▶ _Activity_: Where an entry below contains an image, skip the image and reproduce the rest exactly.

#### Data shown ####

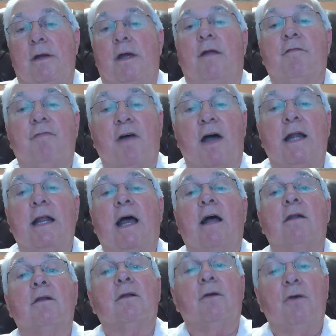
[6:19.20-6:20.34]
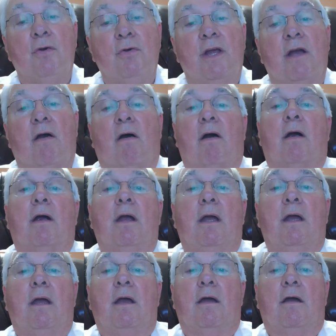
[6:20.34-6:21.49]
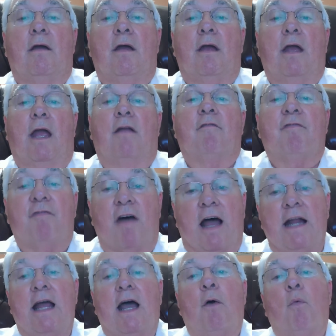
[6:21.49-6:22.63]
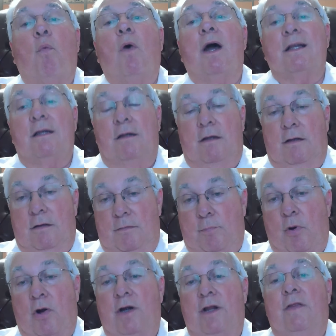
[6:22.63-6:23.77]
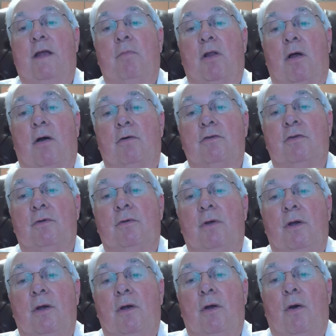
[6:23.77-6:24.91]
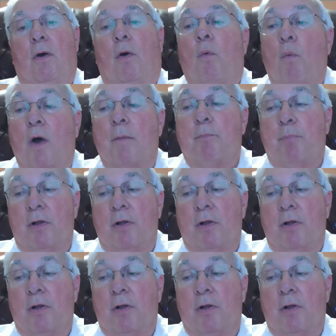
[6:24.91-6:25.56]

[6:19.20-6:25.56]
and find out who they are and find out what party they belong to or what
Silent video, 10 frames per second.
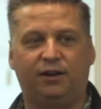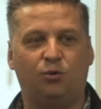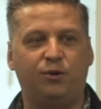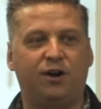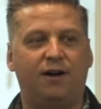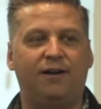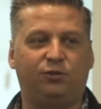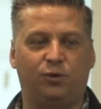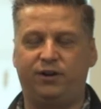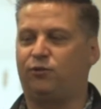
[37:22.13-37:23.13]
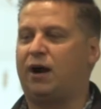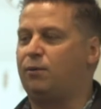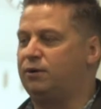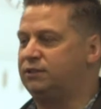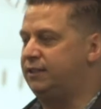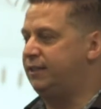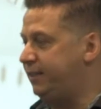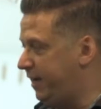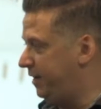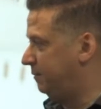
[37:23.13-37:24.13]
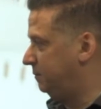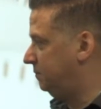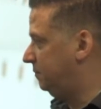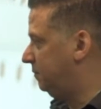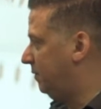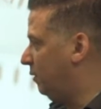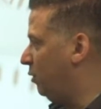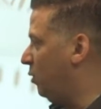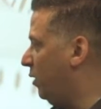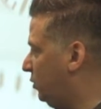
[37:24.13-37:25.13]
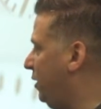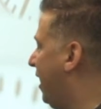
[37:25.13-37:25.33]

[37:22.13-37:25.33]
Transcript: we all have 24 hours in a day. We wish we had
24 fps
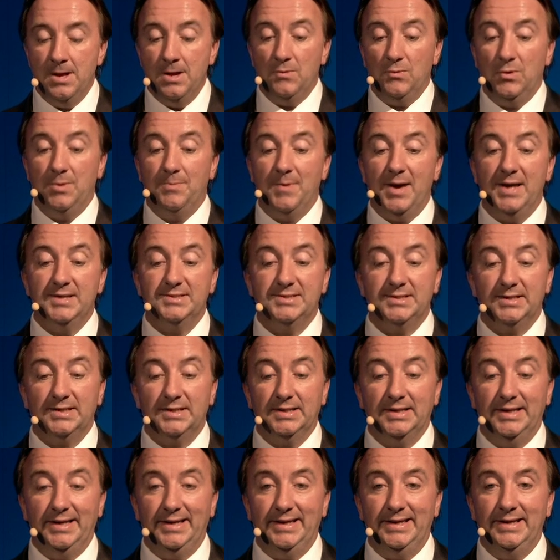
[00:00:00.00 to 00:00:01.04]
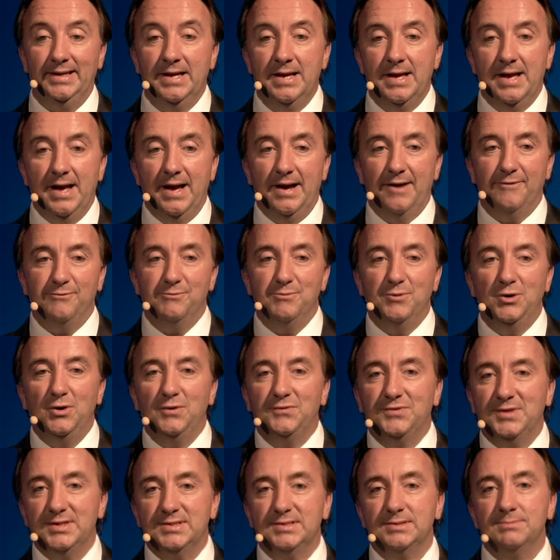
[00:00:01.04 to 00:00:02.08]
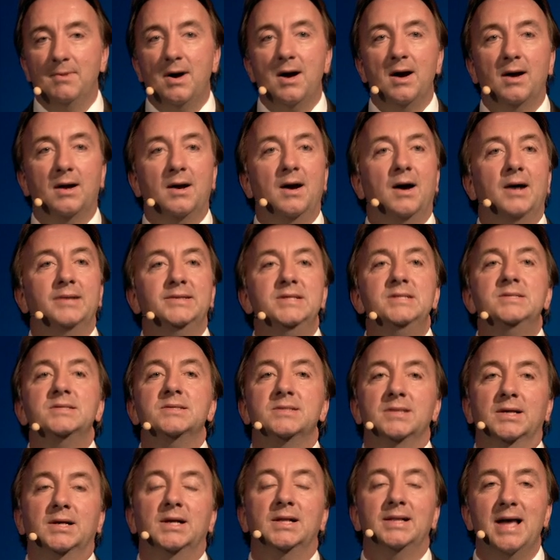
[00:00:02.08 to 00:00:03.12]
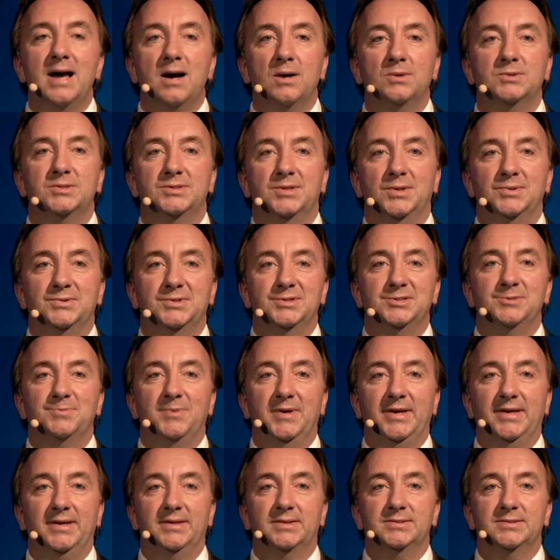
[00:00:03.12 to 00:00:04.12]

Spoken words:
We basically have moved this smart card into the cloud, so to speak.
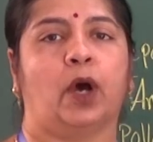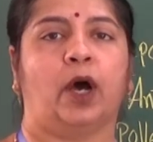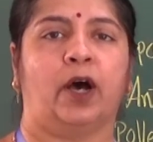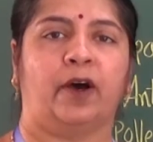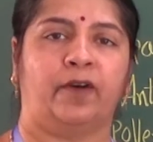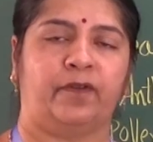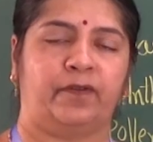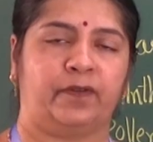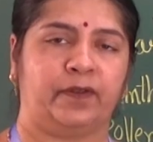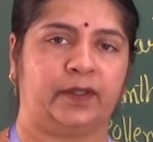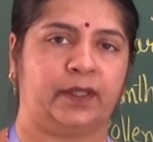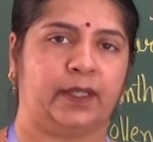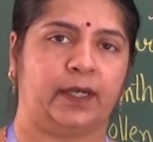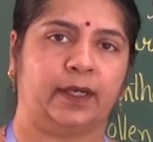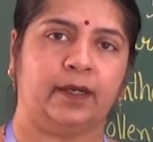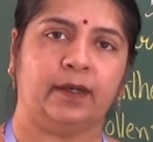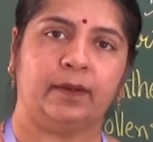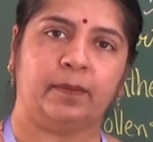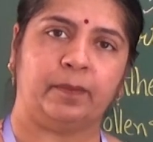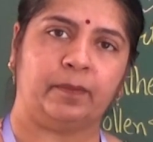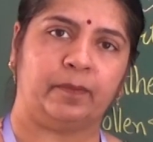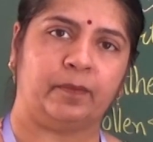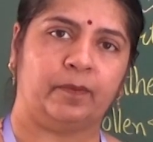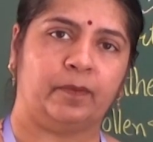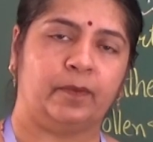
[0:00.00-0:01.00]
of the
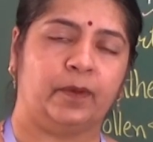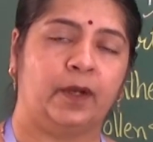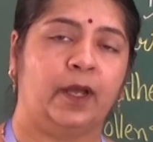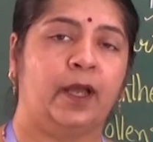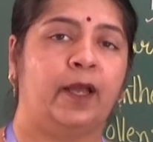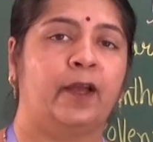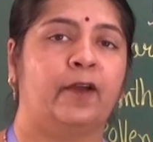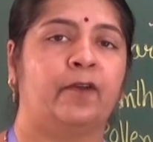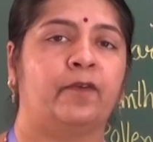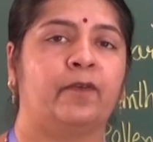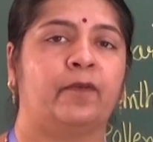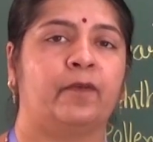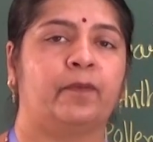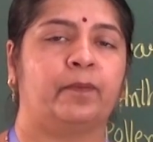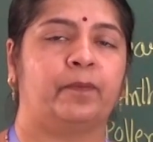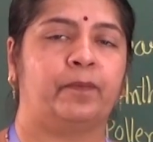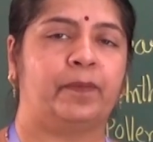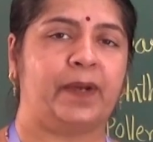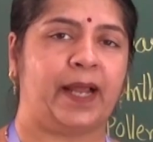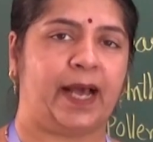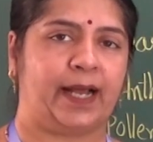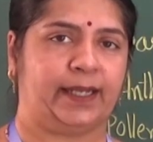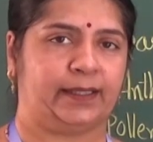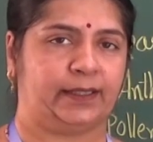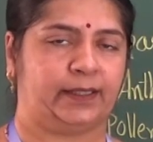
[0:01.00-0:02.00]

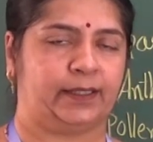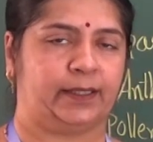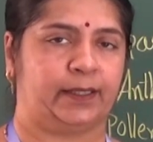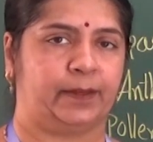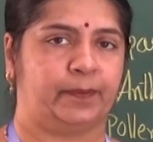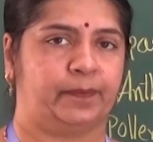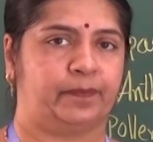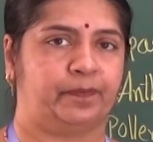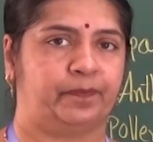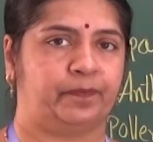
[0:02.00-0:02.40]
plant,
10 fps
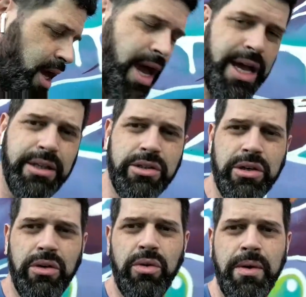And
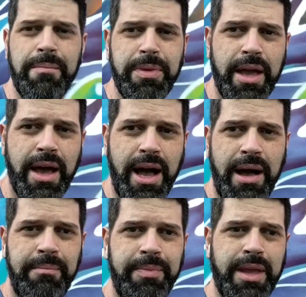so
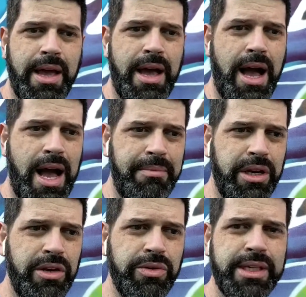I'm going to
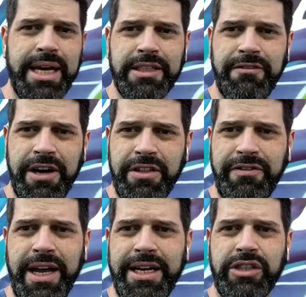use that to fire the
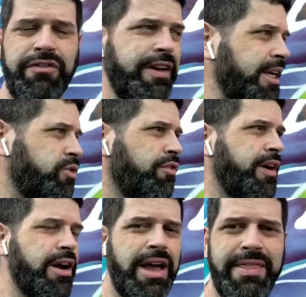flash will
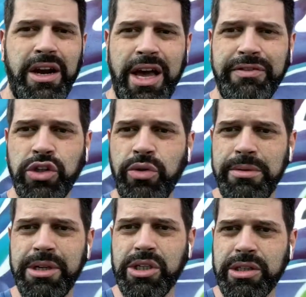fire, and then I'll have two
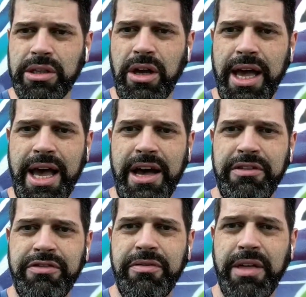images. I'll
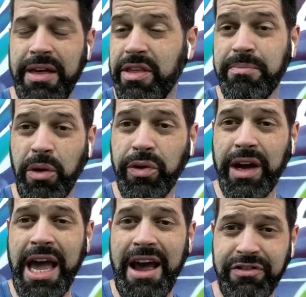have, and they're both going
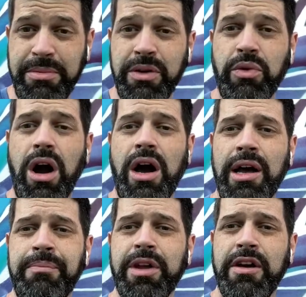to have to be raw
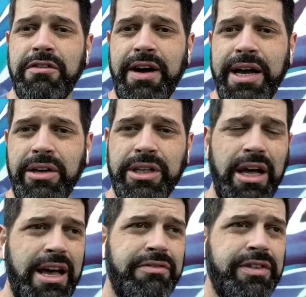files. I'll
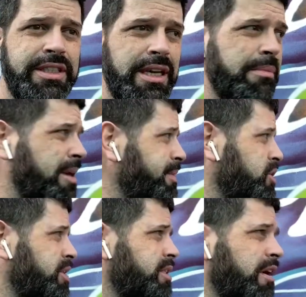have some
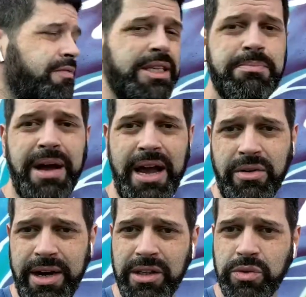images of these
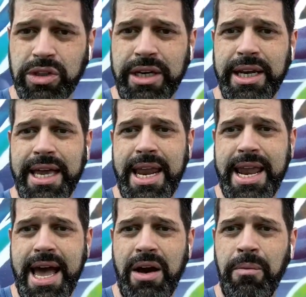backgrounds, which I'm going to get
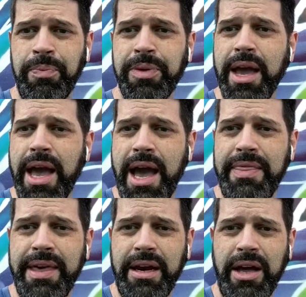now,
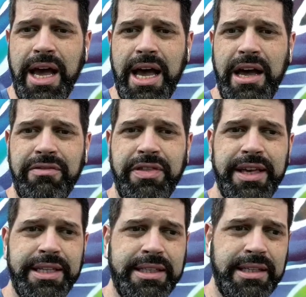and then I'll have
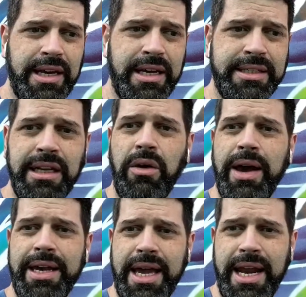this
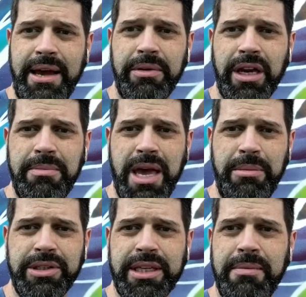silhouette, and I'm going to be
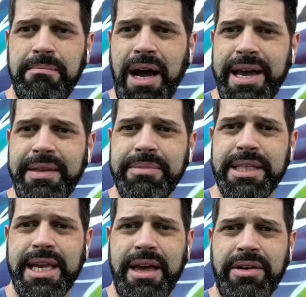able to combine them
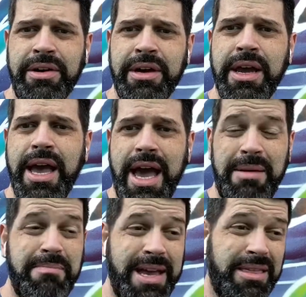together
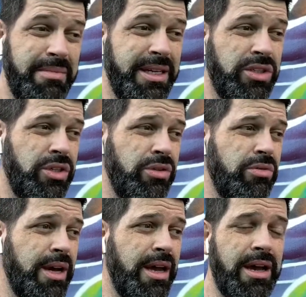and make them into
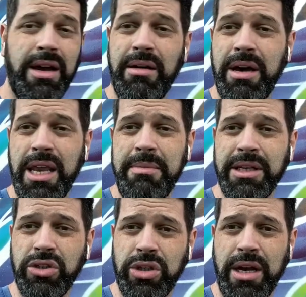an
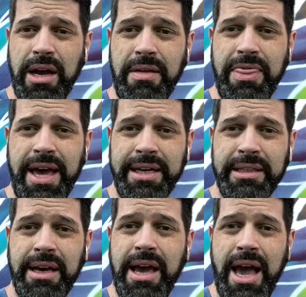image that
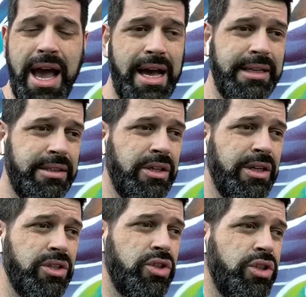has
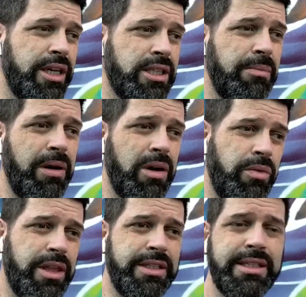just the part where
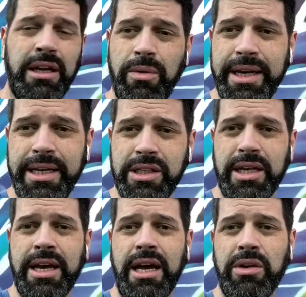the silhouette is, the
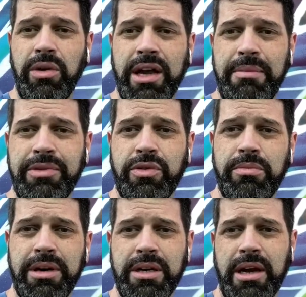color will come through,
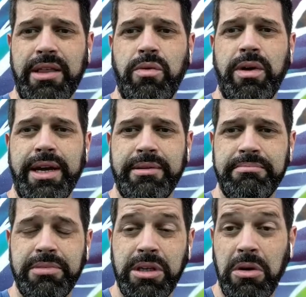but not in the white.
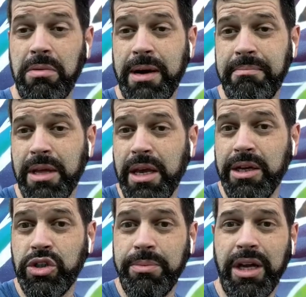So
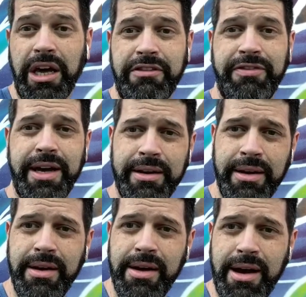should be a lot of fun.
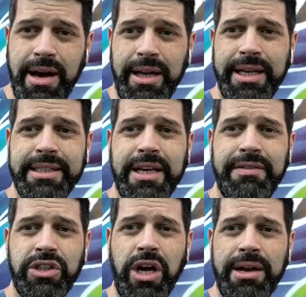Let's give it
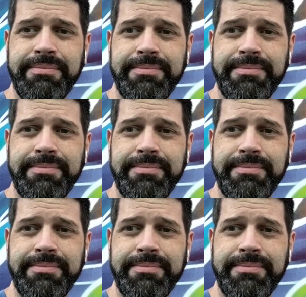a shot.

####

▶ _Written response_:
[6:19.20-6:20.34]
[6:20.34-6:21.49]
[6:21.49-6:22.63]
[6:22.63-6:23.77]
[6:23.77-6:24.91]
[6:24.91-6:25.56]

[6:19.20-6:25.56]
and find out who they are and find out what party they belong to or what
Silent video, 10 frames per second.
[37:22.13-37:23.13]
[37:23.13-37:24.13]
[37:24.13-37:25.13]
[37:25.13-37:25.33]

[37:22.13-37:25.33]
Transcript: we all have 24 hours in a day. We wish we had
24 fps
[00:00:00.00 to 00:00:01.04]
[00:00:01.04 to 00:00:02.08]
[00:00:02.08 to 00:00:03.12]
[00:00:03.12 to 00:00:04.12]

Spoken words:
We basically have moved this smart card into the cloud, so to speak.
[0:00.00-0:01.00]
of the
[0:01.00-0:02.00]

[0:02.00-0:02.40]
plant,
10 fps
And
so
I'm going to
use that to fire the
flash will
fire, and then I'll have two
images. I'll
have, and they're both going
to have to be raw
files. I'll
have some
images of these
backgrounds, which I'm going to get
now,
and then I'll have
this
silhouette, and I'm going to be
able to combine them
together
and make them into
an
image that
has
just the part where
the silhouette is, the
color will come through,
but not in the white.
So
should be a lot of fun.
Let's give it
a shot.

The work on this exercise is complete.